—Et vous ne le lui avez pas refusé, monsieur. C'est vous seul par conséquent que j'en rends responsable. Vous êtes procureur de la République, c'est-à-dire le chef du parquet et le supérieur de monsieur Galpin.

M. Daubigeon hochait la tête.

—C'est en quoi vous vous trompez, docteur, dit-il. Le juge d'instruction ne dépend ni de moi ni du tribunal. Il est en quelque sorte même indépendant du procureur général, qui peut bien lui adresser des avertissements, mais non lui tracer une ligne de conduite. Monsieur Galpin-Daveline, en tant que juge d'instruction, exerce une juridiction à part, et il est armé de pouvoirs presque illimités. Mieux que personne un juge d'instruction peut dire avec le poète: «Ainsi je veux et j'ordonne, et ma volonté suffit,»

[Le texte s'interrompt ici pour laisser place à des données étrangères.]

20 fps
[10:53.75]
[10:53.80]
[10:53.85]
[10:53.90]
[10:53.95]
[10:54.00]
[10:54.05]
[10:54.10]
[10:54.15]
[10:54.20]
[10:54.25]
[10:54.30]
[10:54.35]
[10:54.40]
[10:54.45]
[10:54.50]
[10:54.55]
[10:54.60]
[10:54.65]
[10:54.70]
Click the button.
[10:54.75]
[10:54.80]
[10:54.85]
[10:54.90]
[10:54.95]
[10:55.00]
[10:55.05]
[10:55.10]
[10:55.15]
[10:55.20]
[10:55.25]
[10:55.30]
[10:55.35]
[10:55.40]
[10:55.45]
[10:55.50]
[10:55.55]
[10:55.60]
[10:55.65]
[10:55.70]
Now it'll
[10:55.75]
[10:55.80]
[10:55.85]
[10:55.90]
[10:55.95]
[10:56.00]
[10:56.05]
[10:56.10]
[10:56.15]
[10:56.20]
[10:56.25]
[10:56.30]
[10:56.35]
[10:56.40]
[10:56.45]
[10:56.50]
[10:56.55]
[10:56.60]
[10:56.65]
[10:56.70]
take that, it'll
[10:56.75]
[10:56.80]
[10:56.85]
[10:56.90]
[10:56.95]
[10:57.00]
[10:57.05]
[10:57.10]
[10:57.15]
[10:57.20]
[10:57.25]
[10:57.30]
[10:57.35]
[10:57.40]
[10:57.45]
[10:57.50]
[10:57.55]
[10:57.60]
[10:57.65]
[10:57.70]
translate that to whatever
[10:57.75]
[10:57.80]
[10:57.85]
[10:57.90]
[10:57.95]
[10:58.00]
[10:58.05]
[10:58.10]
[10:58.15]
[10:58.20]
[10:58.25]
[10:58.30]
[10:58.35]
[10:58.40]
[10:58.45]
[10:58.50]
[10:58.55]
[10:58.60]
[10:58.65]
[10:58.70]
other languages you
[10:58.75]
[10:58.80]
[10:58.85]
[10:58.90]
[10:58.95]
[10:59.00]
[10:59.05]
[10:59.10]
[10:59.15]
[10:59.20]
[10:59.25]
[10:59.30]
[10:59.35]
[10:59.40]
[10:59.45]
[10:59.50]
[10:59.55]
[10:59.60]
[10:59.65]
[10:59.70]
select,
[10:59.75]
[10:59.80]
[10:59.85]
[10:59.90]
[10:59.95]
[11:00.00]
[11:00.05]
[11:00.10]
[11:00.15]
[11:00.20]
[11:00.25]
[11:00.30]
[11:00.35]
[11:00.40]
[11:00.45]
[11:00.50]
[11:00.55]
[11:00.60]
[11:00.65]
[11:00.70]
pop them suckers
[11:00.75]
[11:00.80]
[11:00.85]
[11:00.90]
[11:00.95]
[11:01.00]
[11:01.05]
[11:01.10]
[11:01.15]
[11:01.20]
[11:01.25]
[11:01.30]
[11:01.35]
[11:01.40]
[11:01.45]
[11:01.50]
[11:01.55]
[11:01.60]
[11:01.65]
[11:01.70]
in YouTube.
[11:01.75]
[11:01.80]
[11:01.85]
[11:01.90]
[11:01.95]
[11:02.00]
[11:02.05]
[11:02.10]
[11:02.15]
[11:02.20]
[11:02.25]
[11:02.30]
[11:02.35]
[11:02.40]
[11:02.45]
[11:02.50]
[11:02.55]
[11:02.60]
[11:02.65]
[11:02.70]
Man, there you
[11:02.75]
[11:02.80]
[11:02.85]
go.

Hoc volo, sic jubeo, sit pro ratione voluntas...

Positivement, M. Seignebos se sentait désarmé par l'accent de M. Daubigeon.

—Ainsi, fit-il, monsieur Galpin a même le droit de priver un malade des soins du médecin...

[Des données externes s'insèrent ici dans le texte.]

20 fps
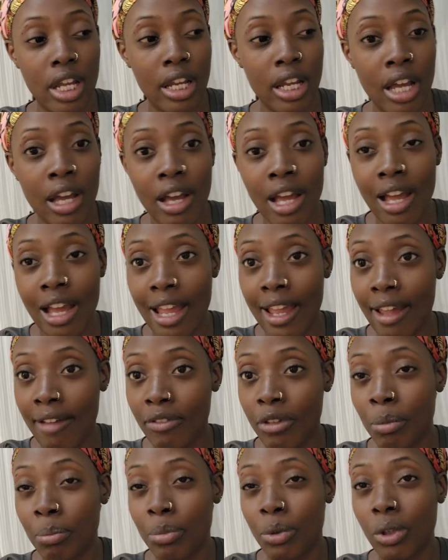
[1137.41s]
I got I
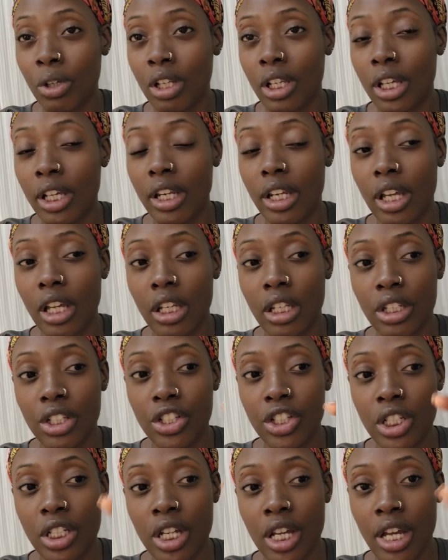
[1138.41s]
have the booklet
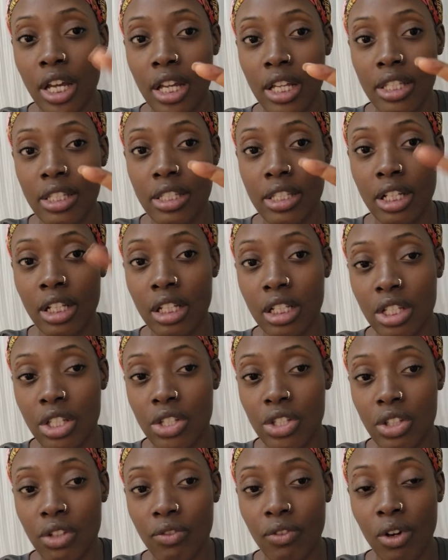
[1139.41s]
and she has a
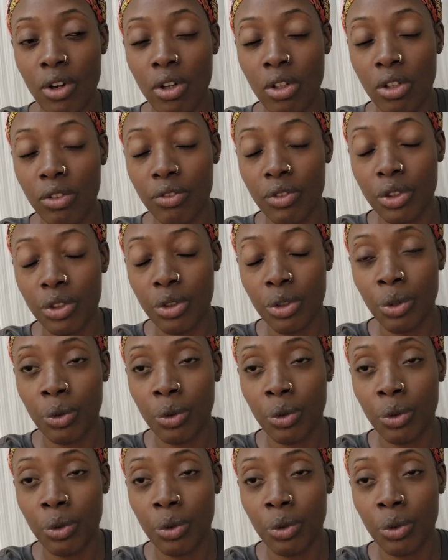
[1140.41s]
list of all of the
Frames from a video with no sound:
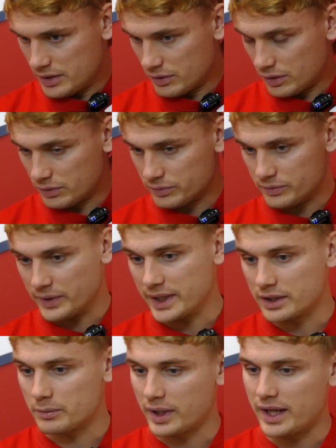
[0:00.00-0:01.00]
they're all really
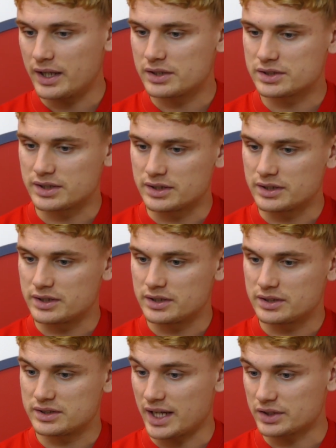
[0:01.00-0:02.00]
good players. And
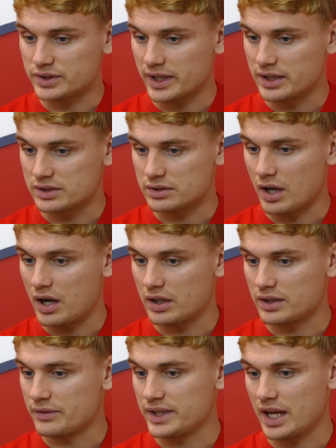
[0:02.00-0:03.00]
Zach trains
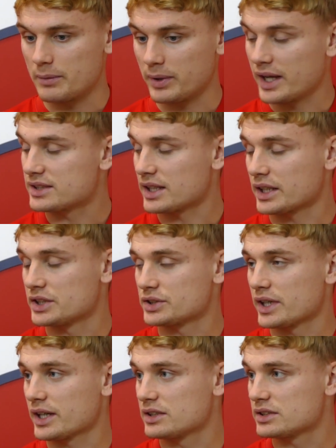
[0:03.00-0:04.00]
hard every day. He plays like he
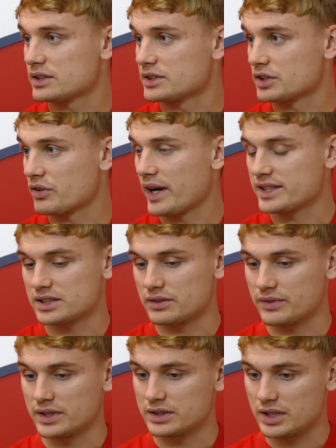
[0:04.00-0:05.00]
trains. He's
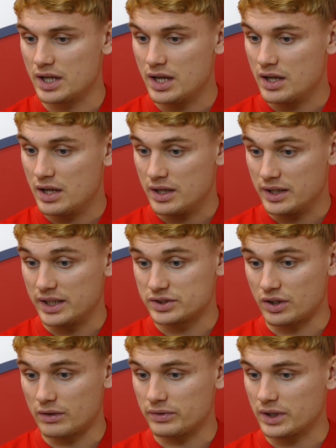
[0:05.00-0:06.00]
aggressive and he's a
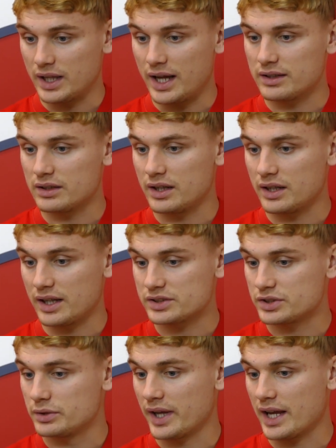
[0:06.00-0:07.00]
confident lad. And in the last
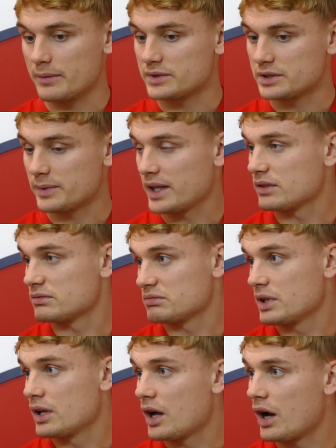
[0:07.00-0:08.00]
two games, he's been
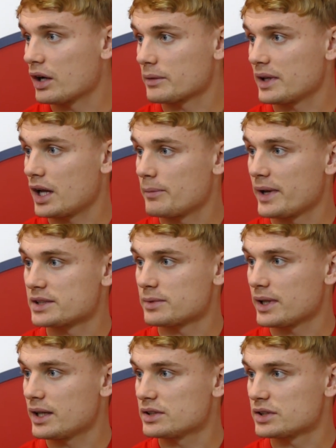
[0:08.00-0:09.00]
arguably our best
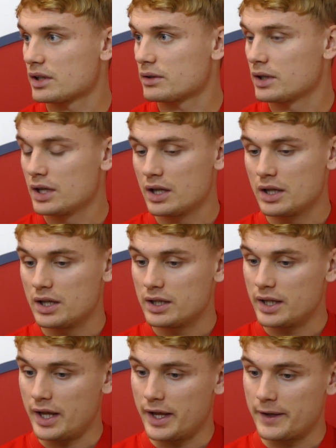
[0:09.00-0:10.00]
player. So
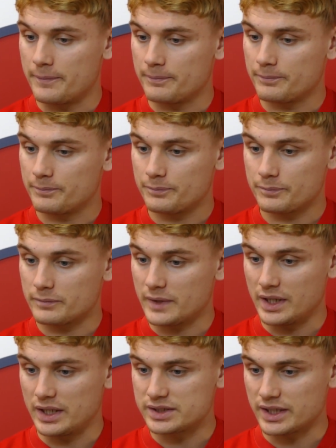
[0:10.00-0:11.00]
um,
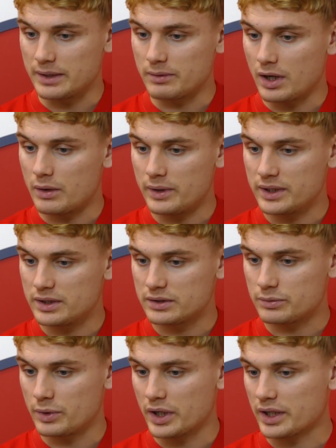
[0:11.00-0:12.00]
he needs to keep going
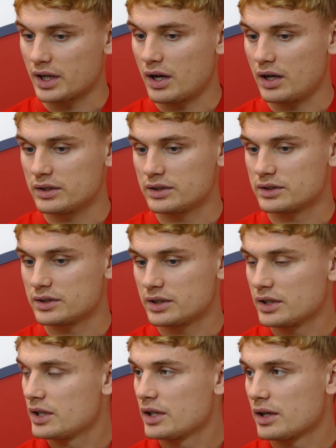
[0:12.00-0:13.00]
and working hard. And
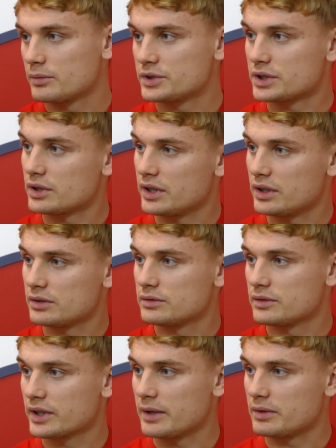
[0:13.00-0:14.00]
I'm sure he'll
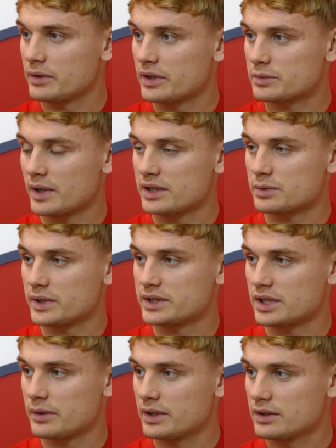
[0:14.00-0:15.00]
keep doing as well as what he's
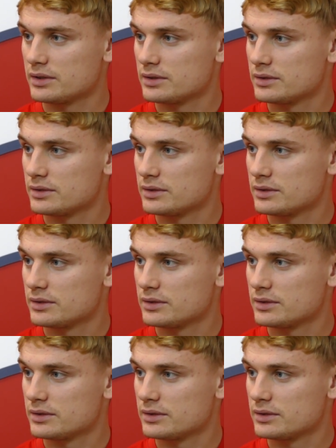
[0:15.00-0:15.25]
doing.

—Sous sa responsabilité, oui. Mais telle n'est pas son intention. Il se proposait même de vous convoquer officiellement, quoique ce soit aujourd'hui dimanche, pour assister ce matin à un nouvel interrogatoire de Cocoleu... Je suis surpris que vous n'ayez pas reçu son assignation ou que vous ne l'ayez pas vu à l'hôpital à l'heure de votre visite...

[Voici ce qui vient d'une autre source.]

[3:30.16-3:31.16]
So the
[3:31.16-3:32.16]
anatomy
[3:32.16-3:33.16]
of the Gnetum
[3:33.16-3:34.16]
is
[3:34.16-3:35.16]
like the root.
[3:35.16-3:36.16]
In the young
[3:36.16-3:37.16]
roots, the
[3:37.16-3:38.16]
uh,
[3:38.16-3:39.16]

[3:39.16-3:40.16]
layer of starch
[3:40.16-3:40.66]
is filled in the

—Alors, j'y cours! s'écria le médecin.

Et il repartit précipitamment, et bien lui prit de se hâter, car sur le seuil de l'hôpital, il se trouva en face de M. Galpin-Daveline, lequel arrivait d'un pas solennel, suivi de son inévitable greffier, Méchinet.

—Vous arrivez à propos, monsieur le docteur..., commença le juge.